Richard Guenther wrote:
> On Tue, Aug 7, 2012 at 4:56 PM, Ulrich Weigand <uweig...@de.ibm.com> wrote:
> > Would it be OK to backport this to 4.7 and possibly 4.6?
 
> I'll defer the decision to the target maintainers.  But please double-check
> for any changes in the vectorizer parts when backporting to 4.6.

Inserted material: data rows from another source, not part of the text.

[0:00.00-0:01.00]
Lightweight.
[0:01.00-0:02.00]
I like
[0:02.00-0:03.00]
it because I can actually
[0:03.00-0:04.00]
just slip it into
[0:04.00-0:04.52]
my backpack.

And here the change as committed to 4.6.  I didn't find any relevant changes
in vectorizer code; however, I had to back-port a couple of testcase changes
(to the vect-peel-* tests) to avoid seeing regressions there.

Bye,
Ulrich

ChangeLog:

        Backport from mainline
        2012-07-30  Ulrich Weigand  <ulrich.weig...@linaro.org>
                    Richard Earnshaw  <rearn...@arm.com>

        * target.def (vector_alignment): New target hook.
        * doc/tm.texi.in (TARGET_VECTOR_ALIGNMENT): Document new hook.
        * doc/tm.texi: Regenerate.
        * targhooks.c (default_vector_alignment): New function.
        * targhooks.h (default_vector_alignment): Add prototype.
        * stor-layout.c (layout_type): Use targetm.vector_alignment.
        * config/arm/arm.c (arm_vector_alignment): New function.
        (TARGET_VECTOR_ALIGNMENT): Define.

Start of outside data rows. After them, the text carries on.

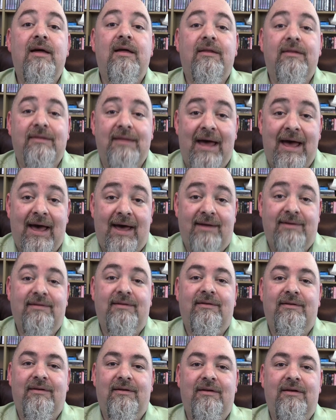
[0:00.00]
That
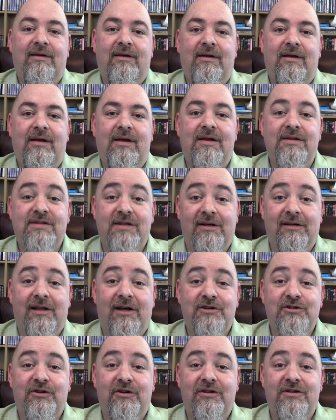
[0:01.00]
is
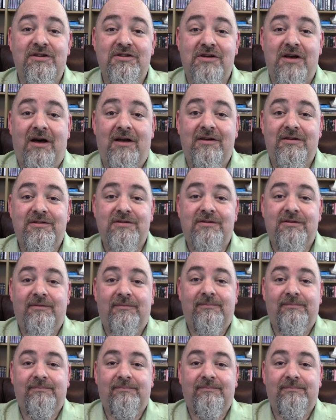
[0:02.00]
intellectually dishonest.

        * tree-vect-data-refs.c (vect_update_misalignment_for_peel): Use
        vector type alignment instead of size.
        * tree-vect-loop-manip.c (vect_do_peeling_for_loop_bound): Use
        element type size directly instead of computing it from alignment.
        Fix variable naming and comment.


testsuite/ChangeLog:

        Backport from mainline
        2012-07-30  Ulrich Weigand  <ulrich.weig...@linaro.org>

        * lib/target-supports.exp
        (check_effective_target_vect_natural_alignment): New function.
        * gcc.dg/align-2.c: Only run on targets with natural alignment
        of vector types.
        * gcc.dg/vect/slp-25.c: Adjust tests for targets without natural
        alignment of vector types.

        2011-12-21  Michael Zolotukhin  <michael.v.zolotuk...@intel.com>

        * gcc.dg/vect/vect-peel-1.c: Adjust test diag-scans to fix fail on AVX.
        * gcc.dg/vect/vect-peel-2.c: Ditto.

        2011-06-21  Ira Rosen  <ira.ro...@linaro.org>

        PR testsuite/49443
        * gcc.dg/vect/vect-peel-3.c: Expect to fail on vect_no_align
        targets.
        * gcc.dg/vect/vect-peel-4.c: Likewise.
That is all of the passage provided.